QUINCY — The scoreboard lacked the zero the Quincy Notre Dame boys basketball players yearned to see.

A goose egg in the scorebook sufficed.

The Raiders held Pittsfield without a field goal in the first quarter Friday night at The Pit, allowing only a single Adam Musgrave free throw while building a 13-1 advantage. The Saukees ultimately went 9 minutes, 39 seconds without a field goal, a stretch finally broken when Musgrave scored at the rim with 6:21 remaining in the first half.

The 13-point deficit Pittsfield faced at that point was too much to overcome as QND won the second leg of a three-games-in-three-days stretch with a 52-30 victory.

“We played team defense all together,” QND senior guard Charlie Lavery said. “We talked all week in practice how they run the flex cut and we would need to be ready on the help side. We did a really, really good job on the help side. We played team defense and had everyone’s backs.”

It made scoring against the Raiders (10-5) an extraordinary challenge.

The Saukees turned the ball over on their first three possessions and five of their first six, a stretch interrupted only by Musgrave splitting a pair of free throws. Pittsfield endured seven consecutive empty possessions at one point and missed its first six shots.

“They pressured us and we kind of folded a little bit,” Pittsfield coach Brad Tomhave said. “We got on our heels, and we didn’t compete.

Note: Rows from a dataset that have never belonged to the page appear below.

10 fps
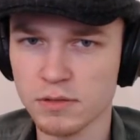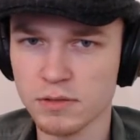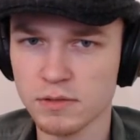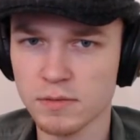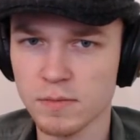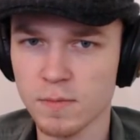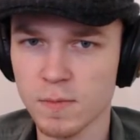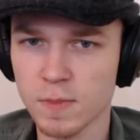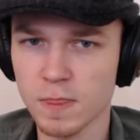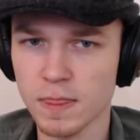
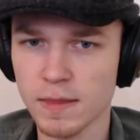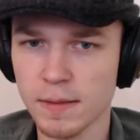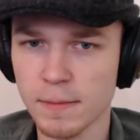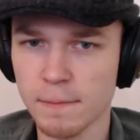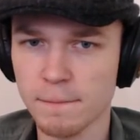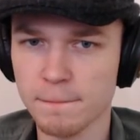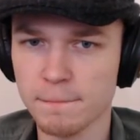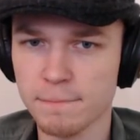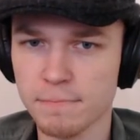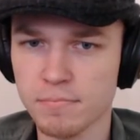(no one is talking)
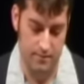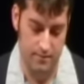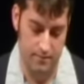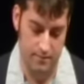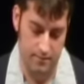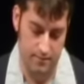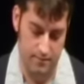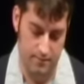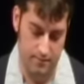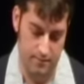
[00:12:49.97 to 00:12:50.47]

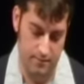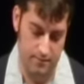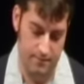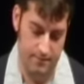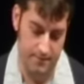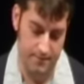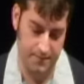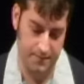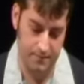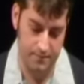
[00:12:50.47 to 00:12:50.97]

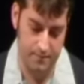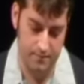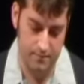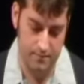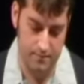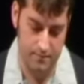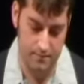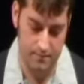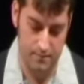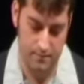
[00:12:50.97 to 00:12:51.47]

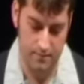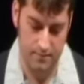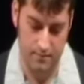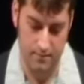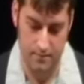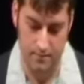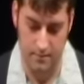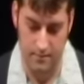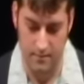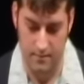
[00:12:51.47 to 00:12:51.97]

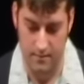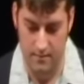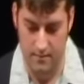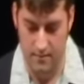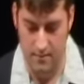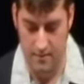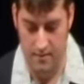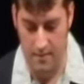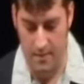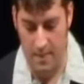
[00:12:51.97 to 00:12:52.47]

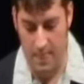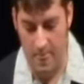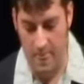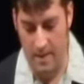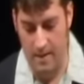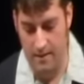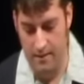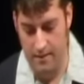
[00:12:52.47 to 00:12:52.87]
Nothing is said.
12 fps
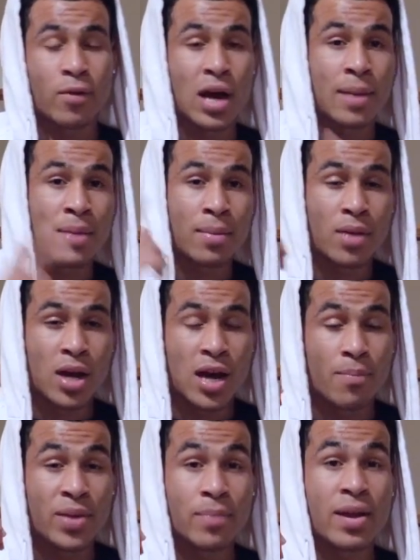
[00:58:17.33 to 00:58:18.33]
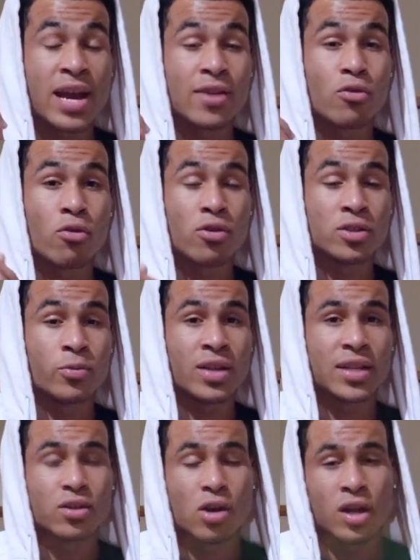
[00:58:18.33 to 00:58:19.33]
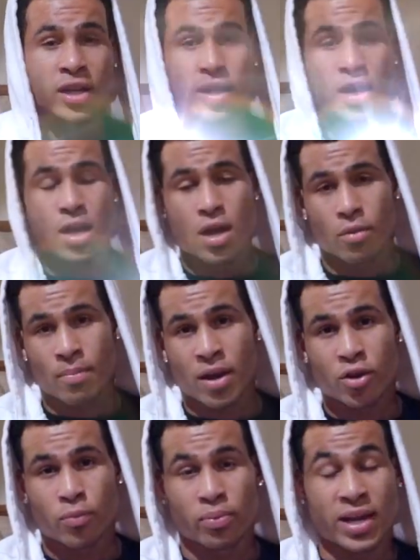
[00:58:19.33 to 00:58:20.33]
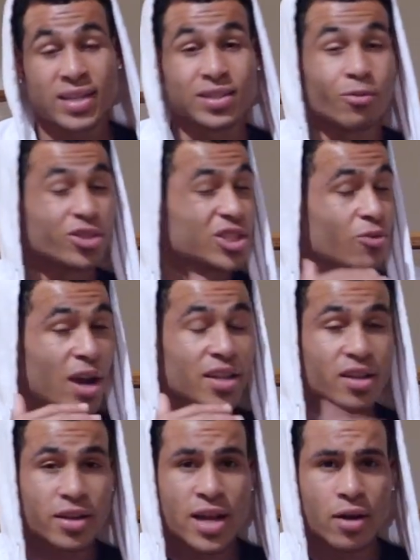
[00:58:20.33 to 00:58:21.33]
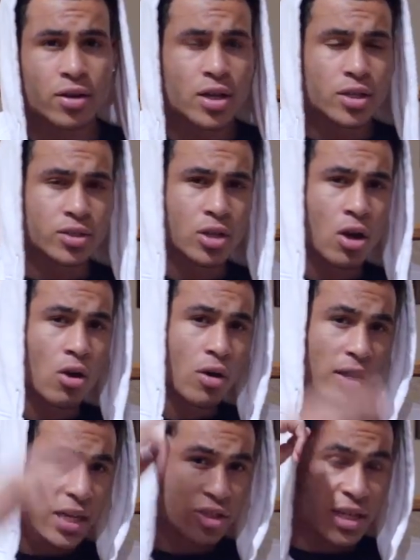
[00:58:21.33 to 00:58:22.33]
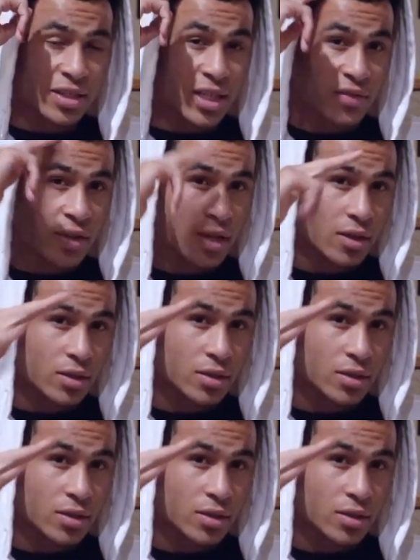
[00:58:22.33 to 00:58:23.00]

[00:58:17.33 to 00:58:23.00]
I'm at Big Bear headquarters, we like to call it, my other place, and we're just grinding it out. So I'll catch you guys in the next video.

It’s not that we didn’t play hard. We just weren’t competing at the toughness level QND was. They forced our hand into making mistakes.”

The pressure never ceased.

After Musgrave scored Pittsfield’s first field goal, QND needed just 23 seconds to answer as Lavery buried a 3-pointer from the right wing for a 19-3 advantage.

“Even when the first field goal went in, we were like, ‘OK, let’s go right back at them and get another one of ours,’” QND coach Kevin Meyer said. “We were right back into attack mode instead of settling in for whatever might happen.”

Reigniting the attack mode will be crucial to finishing the final leg of this stretch successfully.

Thursday night, the Raiders held Western scoreless for the game’s first seven minutes and posted a 71-33 victory. Saturday morning, they’ll square off against Highland (Ill.) in the second of eight games in the 31st Highland Shootout.

With only 12 hours between exiting The Pit on Friday night and playing the Bulldogs at 9:30 a.m. Saturday, the Raiders will look for every minute of rest they can get. It’s why they boarded a bus outside the school after beating the Saukees and hoped to be at their hotel before midnight.

“We can sleep a little bit on the bus and then get good rest in the hotel rooms,” Meyer said. “Get up early, get some breakfast and then go over to Highland and throw some haymakers.”

They threw some of those at the Saukees.

The Raiders scored on their first five possessions to go up 10-1 and capped a 13-point first quarter with Aiden Klauser’s three-point play. They proceeded to score on their first three possessions of the second quarter and led 27-10 at halftime.

Jake Hoyt led QND with 15 points, while Alex Connoyer and Klauser each had nine.

Meanwhile, Pittsfield’s offensive struggles carried over to the second half. The Saukees scored just five points in the third quarter and didn’t make a field goal until Musgrave drove to the basket with 35 seconds remaining. He finished with seven points.

Pittsfield shot just 23.8 percent from the field over the first three quarters.

“We got into some sets and got some good looks, but the ball didn’t go in,” Tomhave said. “And let’s be honest, in varsity basketball, you can’t come down and run a set every single time. You have to be able to play and you have to be able to play off the pattern of your offense and not be a robot. You have to be able to play. We’re just not there yet.”

QND’s defensive intensity exploited that.

“Our guys did a really good job of getting out there and disrupting their sets and then sitting and helping,” Meyer said. “There were a lot of little things that won’t show up in the scorebook, and those were a lot of good things defensively that we did tonight.”